O caso abalou seriamente o prestígio do Museu Britânico, levando a acusações de incúria na protecção do seu vastíssimo património e, consequentemente, à intensificação de pedidos de restituição de artefactos por parte de países como a Grécia ou a Nigéria. Segundo os seus representantes, perante o caso, caía por terra o argumento de que as peças que o museu alberga correm o risco de não serem protegidas nos seus países de origem.
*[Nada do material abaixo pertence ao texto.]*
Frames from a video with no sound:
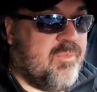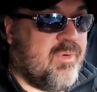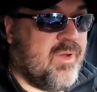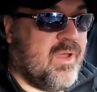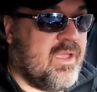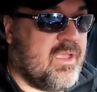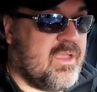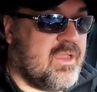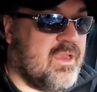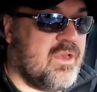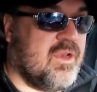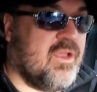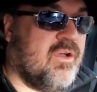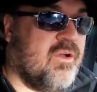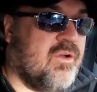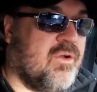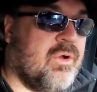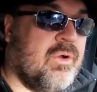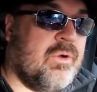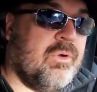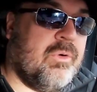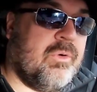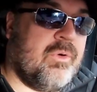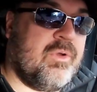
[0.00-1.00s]
But, you
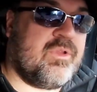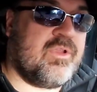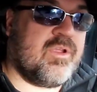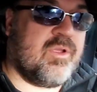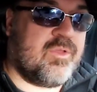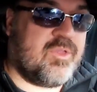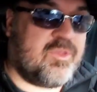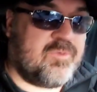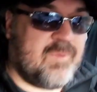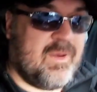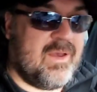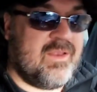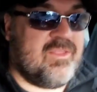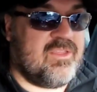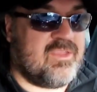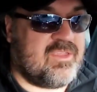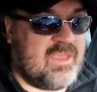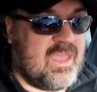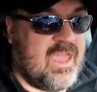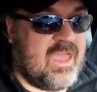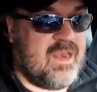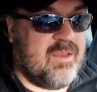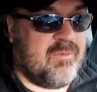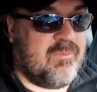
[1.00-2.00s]
know, when you're spending this
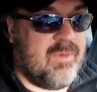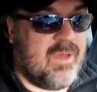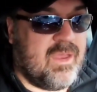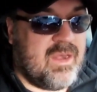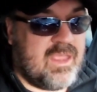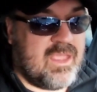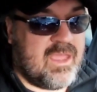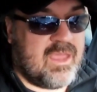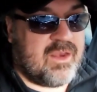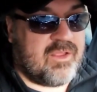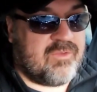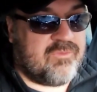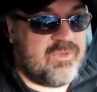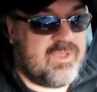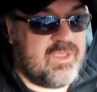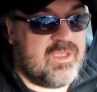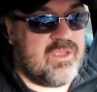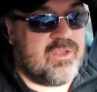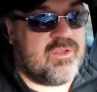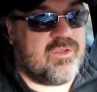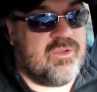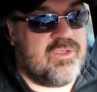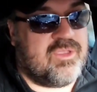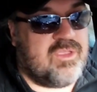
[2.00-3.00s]
kind of money on a
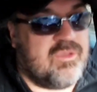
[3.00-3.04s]
vehicle,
Peter Higgs, o curador sénior afastado em Agosto e suspeito da autoria dos furtos, que se prolongaram ao longo de 30 anos e que terão gerado cerca de 100 mil libras (cerca de 116,3 mil euros), declara-se inocente e recusa colaborar com as autoridades.

A divulgação do relatório permitiu conhecer mais pormenores sobre os roubos. Entre as 2000 peças roubadas ou danificadas, foram até agora identificadas 651 e recuperadas 351. O principal responsável pela recuperação das peças é Ittai Gradel, académico e antiquário dinamarquês que em Fevereiro de 2021 soou o alarme ao se deparar com uma peça à venda no eBay, descrita como herança familiar mas que constava do catálogo online do Museu Britânico. Identificou posteriormente mais duas peças e deu disso conta, por email, ao director-adjunto Jonathan Williams. Este, porém, não só demorou quatro meses a dar resposta a Ittai Gradel como, quando o fez, informou o antiquário de que uma investigação interna localizara as peças e de que não havia quaisquer indícios de irregularidades – Williams acabaria por se demitir pouco após Hartwig Fischer anunciar a renúncia ao cargo de director, considerando que as denúncias tinham sido encaradas de forma leviana pela instituição que dirigia.

Gradel, que continuou a recolher peças do museu à venda online (acumulou 350 das 351 peças já recuperadas), conta à BBC News ter comprado a maioria delas em pacotes de dezenas de artefactos. Contas feitas, terá pago umas irrisórias 50 libras (58 euros) por peça. Tendo como alvo preferencial jóias e pedras preciosas gregas e romanas não catalogadas, o autor dos roubos foi também responsável pela danificação e destruição de várias peças. Há 140 que apresentam marcas de ferramentas na sua superfície e o museu acredita que cerca de 350 ornamentações em ouro tenham sido derretidas para venda posterior.